According to a 2017 U.S. survey, the percentage of adults and students benefiting from mindfulness tripled between 2012 and 2017. The level of cognitive awareness and intellectual alertness improved, and this impacted performance positively over time.

Students undergoing psychoeducational testing programs become more receptive to mindfulness practices.

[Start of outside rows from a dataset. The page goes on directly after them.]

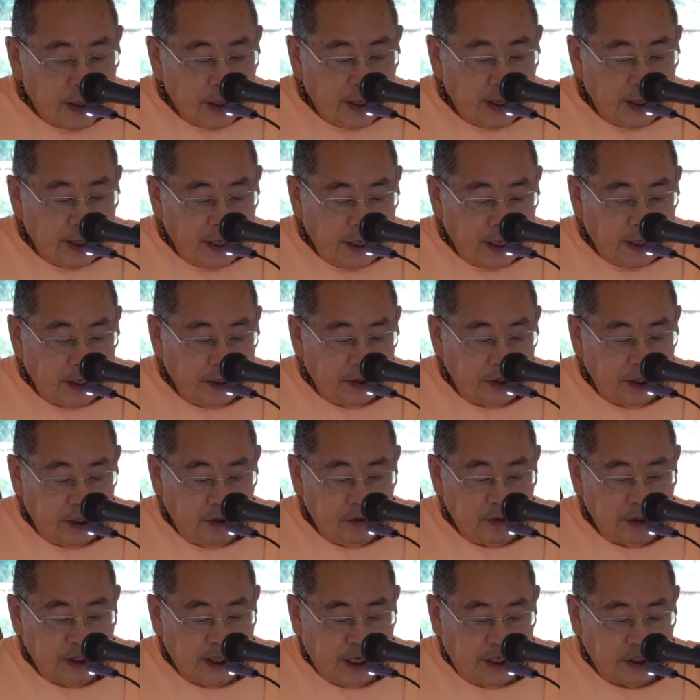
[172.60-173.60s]
And
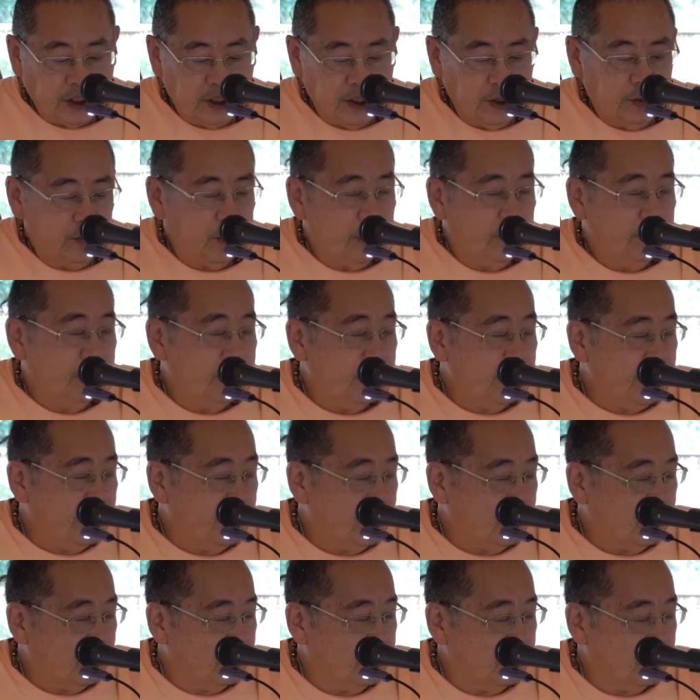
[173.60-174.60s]
it was actually
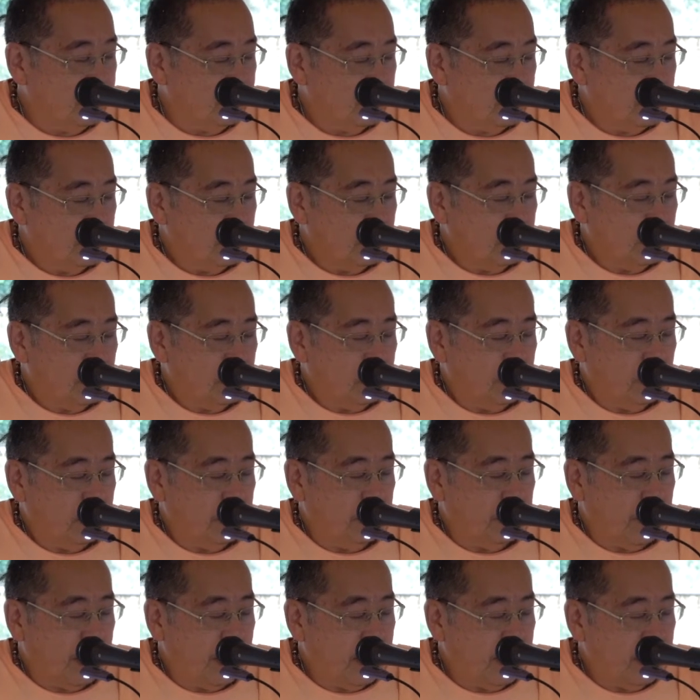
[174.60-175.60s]
revealed
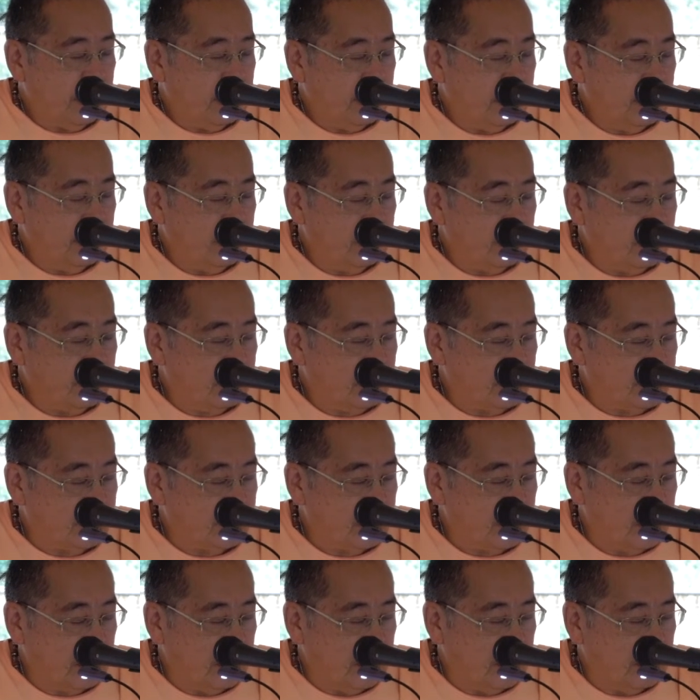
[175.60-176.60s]
by
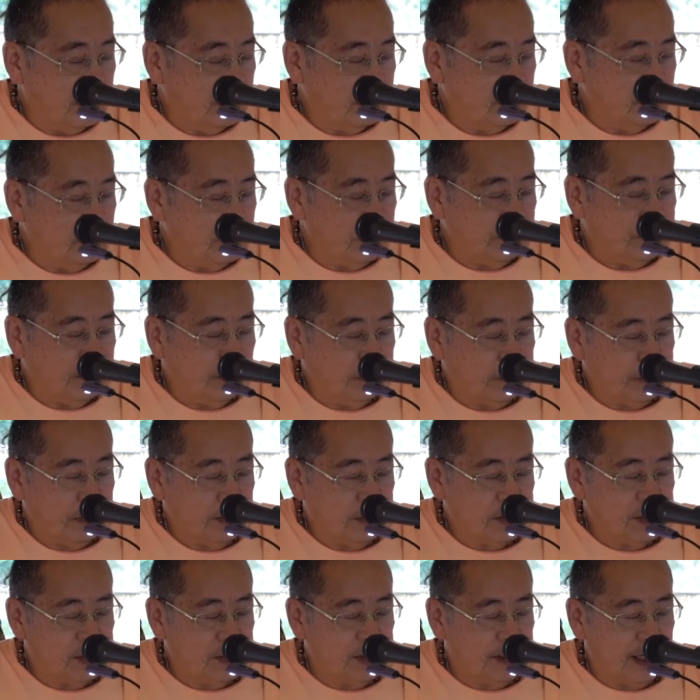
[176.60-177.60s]
Krishna to different
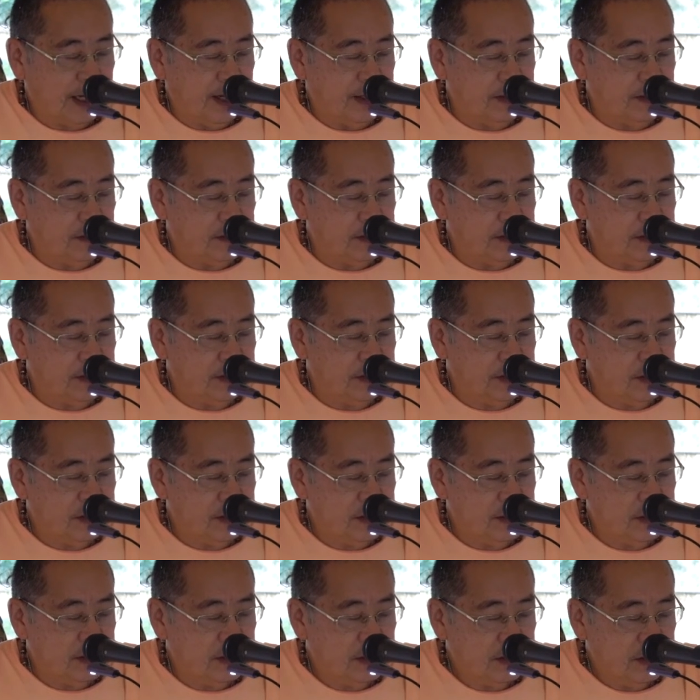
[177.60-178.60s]
personalities,
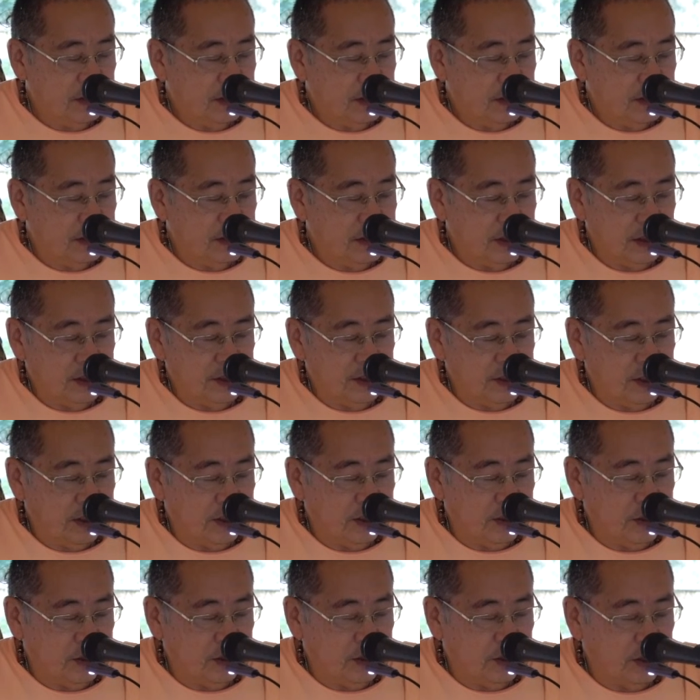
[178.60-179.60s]
such
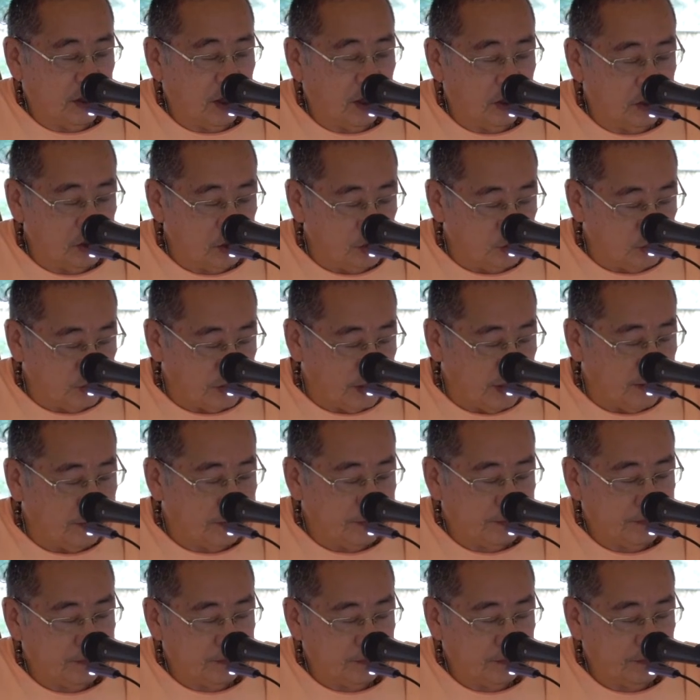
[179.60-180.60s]
as
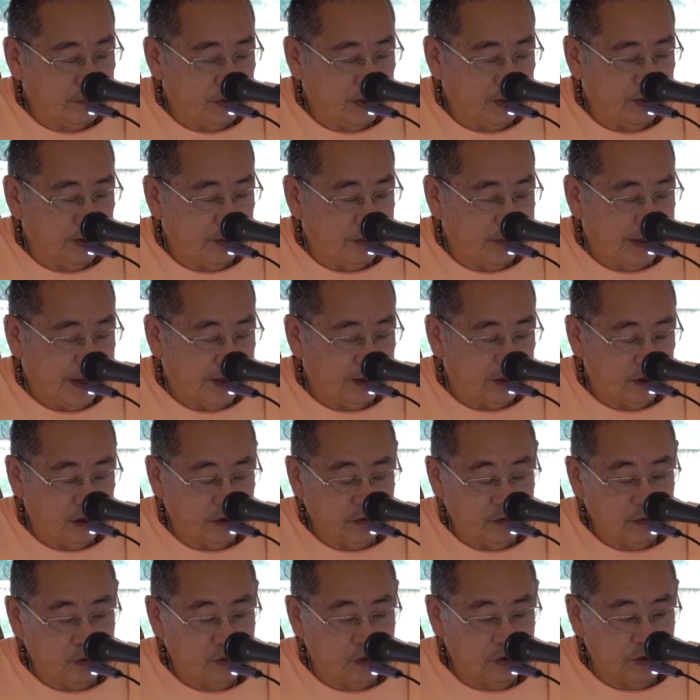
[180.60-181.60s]
Arjuna on the Battle
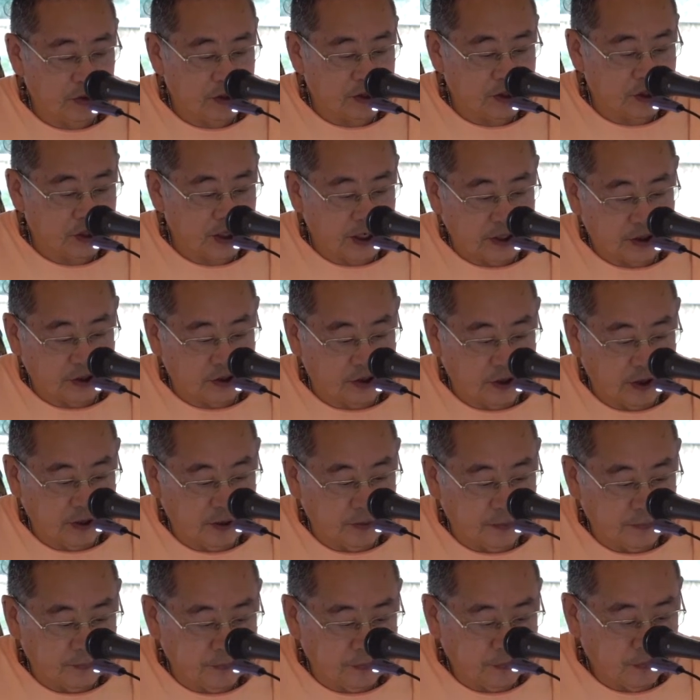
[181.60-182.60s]
of
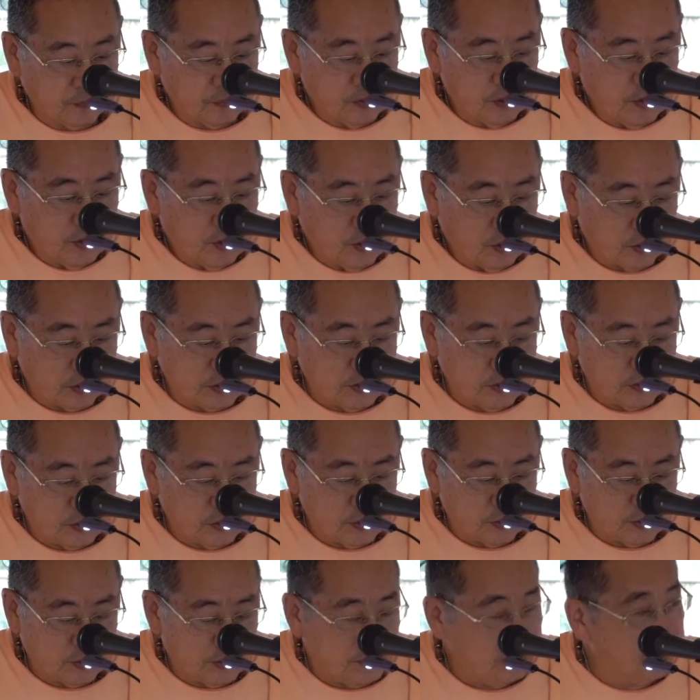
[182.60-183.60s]
Kurukshetra, or to
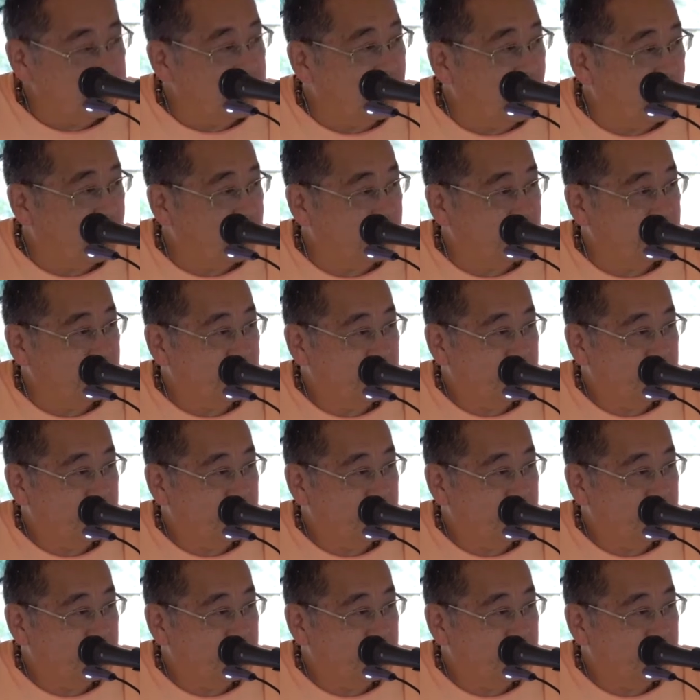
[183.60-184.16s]
Duryodhan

Faculty can develop and customize best mindfulness practices to cater for the needs of different age groups and contexts.  

Educational therapy for autism has proven to be a game changer for overcoming the disability, paving the way for increasing the adoption of mindfulness sessions that improve cognitive intelligence.

Schools that are most sensitive to the developmental changes and shifting needs of students, those that have adopted mindfulness as a mission statement, have registered marked improvement in the student’s social, emotional, and physical health.

According to Surya Chandra Healing Yoga researcher Erica Baxter, mindfulness in education confers 10 striking benefits on students:

  1. Immediate but long-lasting reduction in anxiety.
  2. Ability to better manage stress and substitute anxiety with calm purposefulness.
  3. Increased attentiveness and better focus without distraction.
  4. Better control over emotions and mature emotional reactivity to daily situations.
  5. Heightened capability for self-regulation and more self-awareness about one’s potential.
  6. Discovering an oasis of peace in the midst of emotionally trying and frustrating circumstances.
  7. The ability to quickly regain one’s calm without emotionally draining oneself.
  8. Broadening the horizons of one’s perspectives to become better planners and strategic thinkers. 
  9. Reducing examination anxiety with improved memory training and concentration and eliminating confused thinking and mind fog.
  10. Mitigating the drawbacks of disabilities such as ADHD and autism and improving cognitive thinking and responsiveness to daily life situations. 

Conclusion

Introducing mindfulness in education benefits students positively.  Even children with disabilities will find mindfulness a powerful tool that unlocks their potential for academic excellence.

Educational therapy services can identify patterns of disabilities such as ADHD or autism. The findings can be used to finetune targeted interventions that tackle the underlying disability so that students make the most of mindfulness sessions and manage stress more effectively.